(RECORD EXCERPTS)

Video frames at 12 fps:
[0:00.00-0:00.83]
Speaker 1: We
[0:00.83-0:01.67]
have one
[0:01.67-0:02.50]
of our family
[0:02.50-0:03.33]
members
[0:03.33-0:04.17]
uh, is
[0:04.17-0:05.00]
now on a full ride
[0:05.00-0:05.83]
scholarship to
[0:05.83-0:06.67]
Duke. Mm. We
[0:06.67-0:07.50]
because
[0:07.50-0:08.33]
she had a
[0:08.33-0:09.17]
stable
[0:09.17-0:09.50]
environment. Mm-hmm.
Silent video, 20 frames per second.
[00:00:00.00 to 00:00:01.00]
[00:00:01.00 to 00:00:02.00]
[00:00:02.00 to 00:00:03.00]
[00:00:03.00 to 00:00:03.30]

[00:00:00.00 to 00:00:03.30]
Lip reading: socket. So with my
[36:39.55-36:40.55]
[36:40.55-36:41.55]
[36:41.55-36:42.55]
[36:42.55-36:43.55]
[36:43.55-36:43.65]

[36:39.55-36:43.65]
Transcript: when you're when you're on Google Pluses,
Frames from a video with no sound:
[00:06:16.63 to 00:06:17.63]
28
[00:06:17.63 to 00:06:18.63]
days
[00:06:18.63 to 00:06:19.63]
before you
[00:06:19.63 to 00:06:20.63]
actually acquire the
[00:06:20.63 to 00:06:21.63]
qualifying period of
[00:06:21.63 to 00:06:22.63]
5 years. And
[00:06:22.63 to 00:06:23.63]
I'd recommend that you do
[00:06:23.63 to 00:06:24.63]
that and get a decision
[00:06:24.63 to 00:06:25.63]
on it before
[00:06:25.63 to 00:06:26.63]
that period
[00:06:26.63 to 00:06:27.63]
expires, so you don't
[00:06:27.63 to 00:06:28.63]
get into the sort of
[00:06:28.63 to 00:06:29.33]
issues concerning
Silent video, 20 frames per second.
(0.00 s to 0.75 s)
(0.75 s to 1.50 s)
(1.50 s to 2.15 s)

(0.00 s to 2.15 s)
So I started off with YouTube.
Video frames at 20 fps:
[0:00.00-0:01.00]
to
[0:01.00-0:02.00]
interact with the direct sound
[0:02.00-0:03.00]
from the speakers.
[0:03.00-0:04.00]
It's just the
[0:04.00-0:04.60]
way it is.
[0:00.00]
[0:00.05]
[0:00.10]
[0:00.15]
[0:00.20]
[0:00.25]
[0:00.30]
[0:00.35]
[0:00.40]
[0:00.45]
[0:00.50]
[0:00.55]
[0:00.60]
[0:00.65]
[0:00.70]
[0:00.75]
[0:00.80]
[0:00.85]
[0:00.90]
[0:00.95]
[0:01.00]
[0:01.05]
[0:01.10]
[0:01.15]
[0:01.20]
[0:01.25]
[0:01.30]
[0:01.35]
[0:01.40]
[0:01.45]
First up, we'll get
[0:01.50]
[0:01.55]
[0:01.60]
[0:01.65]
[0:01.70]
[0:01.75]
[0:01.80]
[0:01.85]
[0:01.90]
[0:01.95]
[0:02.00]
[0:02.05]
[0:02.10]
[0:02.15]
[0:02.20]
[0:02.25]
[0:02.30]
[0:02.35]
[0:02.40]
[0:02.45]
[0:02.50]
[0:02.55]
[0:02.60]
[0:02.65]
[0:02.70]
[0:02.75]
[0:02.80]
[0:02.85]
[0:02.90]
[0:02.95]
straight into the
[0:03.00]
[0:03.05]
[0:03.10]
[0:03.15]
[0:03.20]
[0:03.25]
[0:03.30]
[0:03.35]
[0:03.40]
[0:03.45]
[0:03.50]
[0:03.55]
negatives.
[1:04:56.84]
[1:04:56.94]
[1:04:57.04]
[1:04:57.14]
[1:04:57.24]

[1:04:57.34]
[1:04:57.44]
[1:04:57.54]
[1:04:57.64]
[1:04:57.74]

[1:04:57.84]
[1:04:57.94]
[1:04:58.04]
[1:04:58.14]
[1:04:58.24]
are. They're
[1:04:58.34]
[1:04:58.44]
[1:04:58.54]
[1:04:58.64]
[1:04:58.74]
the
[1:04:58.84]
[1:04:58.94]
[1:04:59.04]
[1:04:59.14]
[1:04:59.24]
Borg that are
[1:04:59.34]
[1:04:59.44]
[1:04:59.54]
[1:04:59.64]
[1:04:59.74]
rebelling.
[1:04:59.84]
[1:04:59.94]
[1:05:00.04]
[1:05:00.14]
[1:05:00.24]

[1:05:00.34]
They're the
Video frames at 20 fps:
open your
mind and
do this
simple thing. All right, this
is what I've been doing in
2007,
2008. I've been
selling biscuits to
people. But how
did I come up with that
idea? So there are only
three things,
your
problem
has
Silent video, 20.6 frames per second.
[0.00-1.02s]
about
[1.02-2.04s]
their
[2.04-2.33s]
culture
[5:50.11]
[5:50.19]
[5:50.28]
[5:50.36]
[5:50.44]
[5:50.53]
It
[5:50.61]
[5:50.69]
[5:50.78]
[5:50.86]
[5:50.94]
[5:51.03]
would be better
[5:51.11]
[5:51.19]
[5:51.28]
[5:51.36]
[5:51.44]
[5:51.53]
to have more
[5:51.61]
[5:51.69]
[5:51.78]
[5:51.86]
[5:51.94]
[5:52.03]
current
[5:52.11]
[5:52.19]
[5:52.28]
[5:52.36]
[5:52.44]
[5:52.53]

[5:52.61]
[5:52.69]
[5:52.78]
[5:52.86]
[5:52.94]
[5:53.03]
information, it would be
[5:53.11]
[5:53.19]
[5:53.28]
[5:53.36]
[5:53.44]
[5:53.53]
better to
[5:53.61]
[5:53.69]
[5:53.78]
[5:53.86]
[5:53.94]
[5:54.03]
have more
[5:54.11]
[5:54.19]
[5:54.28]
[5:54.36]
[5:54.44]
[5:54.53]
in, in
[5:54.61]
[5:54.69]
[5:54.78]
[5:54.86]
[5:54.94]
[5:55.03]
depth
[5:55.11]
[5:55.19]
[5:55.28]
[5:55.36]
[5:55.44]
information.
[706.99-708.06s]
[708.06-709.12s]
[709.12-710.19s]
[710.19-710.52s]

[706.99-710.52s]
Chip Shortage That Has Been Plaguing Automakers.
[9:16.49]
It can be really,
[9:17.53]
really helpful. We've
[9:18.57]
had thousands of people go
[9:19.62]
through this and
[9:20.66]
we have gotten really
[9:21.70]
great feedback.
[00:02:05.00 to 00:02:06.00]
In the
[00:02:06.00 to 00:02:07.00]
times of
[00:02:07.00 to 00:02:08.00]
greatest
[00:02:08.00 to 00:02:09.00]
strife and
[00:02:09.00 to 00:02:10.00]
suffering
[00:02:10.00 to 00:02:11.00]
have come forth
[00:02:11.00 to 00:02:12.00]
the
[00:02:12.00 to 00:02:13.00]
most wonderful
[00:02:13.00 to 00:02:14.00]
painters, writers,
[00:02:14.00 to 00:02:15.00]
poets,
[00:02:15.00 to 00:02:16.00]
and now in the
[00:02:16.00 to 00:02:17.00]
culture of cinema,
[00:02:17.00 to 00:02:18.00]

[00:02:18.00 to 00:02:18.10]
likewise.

(End RECORD EXCERPTS)

• **THE TASK**: Each line of the data is to be transcribed exactly.

• **ANSWER TO THIS TASK**:
Video frames at 12 fps:
[0:00.00-0:00.83]
Speaker 1: We
[0:00.83-0:01.67]
have one
[0:01.67-0:02.50]
of our family
[0:02.50-0:03.33]
members
[0:03.33-0:04.17]
uh, is
[0:04.17-0:05.00]
now on a full ride
[0:05.00-0:05.83]
scholarship to
[0:05.83-0:06.67]
Duke. Mm. We
[0:06.67-0:07.50]
because
[0:07.50-0:08.33]
she had a
[0:08.33-0:09.17]
stable
[0:09.17-0:09.50]
environment. Mm-hmm.
Silent video, 20 frames per second.
[00:00:00.00 to 00:00:01.00]
[00:00:01.00 to 00:00:02.00]
[00:00:02.00 to 00:00:03.00]
[00:00:03.00 to 00:00:03.30]

[00:00:00.00 to 00:00:03.30]
Lip reading: socket. So with my
[36:39.55-36:40.55]
[36:40.55-36:41.55]
[36:41.55-36:42.55]
[36:42.55-36:43.55]
[36:43.55-36:43.65]

[36:39.55-36:43.65]
Transcript: when you're when you're on Google Pluses,
Frames from a video with no sound:
[00:06:16.63 to 00:06:17.63]
28
[00:06:17.63 to 00:06:18.63]
days
[00:06:18.63 to 00:06:19.63]
before you
[00:06:19.63 to 00:06:20.63]
actually acquire the
[00:06:20.63 to 00:06:21.63]
qualifying period of
[00:06:21.63 to 00:06:22.63]
5 years. And
[00:06:22.63 to 00:06:23.63]
I'd recommend that you do
[00:06:23.63 to 00:06:24.63]
that and get a decision
[00:06:24.63 to 00:06:25.63]
on it before
[00:06:25.63 to 00:06:26.63]
that period
[00:06:26.63 to 00:06:27.63]
expires, so you don't
[00:06:27.63 to 00:06:28.63]
get into the sort of
[00:06:28.63 to 00:06:29.33]
issues concerning
Silent video, 20 frames per second.
(0.00 s to 0.75 s)
(0.75 s to 1.50 s)
(1.50 s to 2.15 s)

(0.00 s to 2.15 s)
So I started off with YouTube.
Video frames at 20 fps:
[0:00.00-0:01.00]
to
[0:01.00-0:02.00]
interact with the direct sound
[0:02.00-0:03.00]
from the speakers.
[0:03.00-0:04.00]
It's just the
[0:04.00-0:04.60]
way it is.
[0:00.00]
[0:00.05]
[0:00.10]
[0:00.15]
[0:00.20]
[0:00.25]
[0:00.30]
[0:00.35]
[0:00.40]
[0:00.45]
[0:00.50]
[0:00.55]
[0:00.60]
[0:00.65]
[0:00.70]
[0:00.75]
[0:00.80]
[0:00.85]
[0:00.90]
[0:00.95]
[0:01.00]
[0:01.05]
[0:01.10]
[0:01.15]
[0:01.20]
[0:01.25]
[0:01.30]
[0:01.35]
[0:01.40]
[0:01.45]
First up, we'll get
[0:01.50]
[0:01.55]
[0:01.60]
[0:01.65]
[0:01.70]
[0:01.75]
[0:01.80]
[0:01.85]
[0:01.90]
[0:01.95]
[0:02.00]
[0:02.05]
[0:02.10]
[0:02.15]
[0:02.20]
[0:02.25]
[0:02.30]
[0:02.35]
[0:02.40]
[0:02.45]
[0:02.50]
[0:02.55]
[0:02.60]
[0:02.65]
[0:02.70]
[0:02.75]
[0:02.80]
[0:02.85]
[0:02.90]
[0:02.95]
straight into the
[0:03.00]
[0:03.05]
[0:03.10]
[0:03.15]
[0:03.20]
[0:03.25]
[0:03.30]
[0:03.35]
[0:03.40]
[0:03.45]
[0:03.50]
[0:03.55]
negatives.
[1:04:56.84]
[1:04:56.94]
[1:04:57.04]
[1:04:57.14]
[1:04:57.24]

[1:04:57.34]
[1:04:57.44]
[1:04:57.54]
[1:04:57.64]
[1:04:57.74]

[1:04:57.84]
[1:04:57.94]
[1:04:58.04]
[1:04:58.14]
[1:04:58.24]
are. They're
[1:04:58.34]
[1:04:58.44]
[1:04:58.54]
[1:04:58.64]
[1:04:58.74]
the
[1:04:58.84]
[1:04:58.94]
[1:04:59.04]
[1:04:59.14]
[1:04:59.24]
Borg that are
[1:04:59.34]
[1:04:59.44]
[1:04:59.54]
[1:04:59.64]
[1:04:59.74]
rebelling.
[1:04:59.84]
[1:04:59.94]
[1:05:00.04]
[1:05:00.14]
[1:05:00.24]

[1:05:00.34]
They're the
Video frames at 20 fps:
open your
mind and
do this
simple thing. All right, this
is what I've been doing in
2007,
2008. I've been
selling biscuits to
people. But how
did I come up with that
idea? So there are only
three things,
your
problem
has
Silent video, 20.6 frames per second.
[0.00-1.02s]
about
[1.02-2.04s]
their
[2.04-2.33s]
culture
[5:50.11]
[5:50.19]
[5:50.28]
[5:50.36]
[5:50.44]
[5:50.53]
It
[5:50.61]
[5:50.69]
[5:50.78]
[5:50.86]
[5:50.94]
[5:51.03]
would be better
[5:51.11]
[5:51.19]
[5:51.28]
[5:51.36]
[5:51.44]
[5:51.53]
to have more
[5:51.61]
[5:51.69]
[5:51.78]
[5:51.86]
[5:51.94]
[5:52.03]
current
[5:52.11]
[5:52.19]
[5:52.28]
[5:52.36]
[5:52.44]
[5:52.53]

[5:52.61]
[5:52.69]
[5:52.78]
[5:52.86]
[5:52.94]
[5:53.03]
information, it would be
[5:53.11]
[5:53.19]
[5:53.28]
[5:53.36]
[5:53.44]
[5:53.53]
better to
[5:53.61]
[5:53.69]
[5:53.78]
[5:53.86]
[5:53.94]
[5:54.03]
have more
[5:54.11]
[5:54.19]
[5:54.28]
[5:54.36]
[5:54.44]
[5:54.53]
in, in
[5:54.61]
[5:54.69]
[5:54.78]
[5:54.86]
[5:54.94]
[5:55.03]
depth
[5:55.11]
[5:55.19]
[5:55.28]
[5:55.36]
[5:55.44]
information.
[706.99-708.06s]
[708.06-709.12s]
[709.12-710.19s]
[710.19-710.52s]

[706.99-710.52s]
Chip Shortage That Has Been Plaguing Automakers.
[9:16.49]
It can be really,
[9:17.53]
really helpful. We've
[9:18.57]
had thousands of people go
[9:19.62]
through this and
[9:20.66]
we have gotten really
[9:21.70]
great feedback.
[00:02:05.00 to 00:02:06.00]
In the
[00:02:06.00 to 00:02:07.00]
times of
[00:02:07.00 to 00:02:08.00]
greatest
[00:02:08.00 to 00:02:09.00]
strife and
[00:02:09.00 to 00:02:10.00]
suffering
[00:02:10.00 to 00:02:11.00]
have come forth
[00:02:11.00 to 00:02:12.00]
the
[00:02:12.00 to 00:02:13.00]
most wonderful
[00:02:13.00 to 00:02:14.00]
painters, writers,
[00:02:14.00 to 00:02:15.00]
poets,
[00:02:15.00 to 00:02:16.00]
and now in the
[00:02:16.00 to 00:02:17.00]
culture of cinema,
[00:02:17.00 to 00:02:18.00]

[00:02:18.00 to 00:02:18.10]
likewise.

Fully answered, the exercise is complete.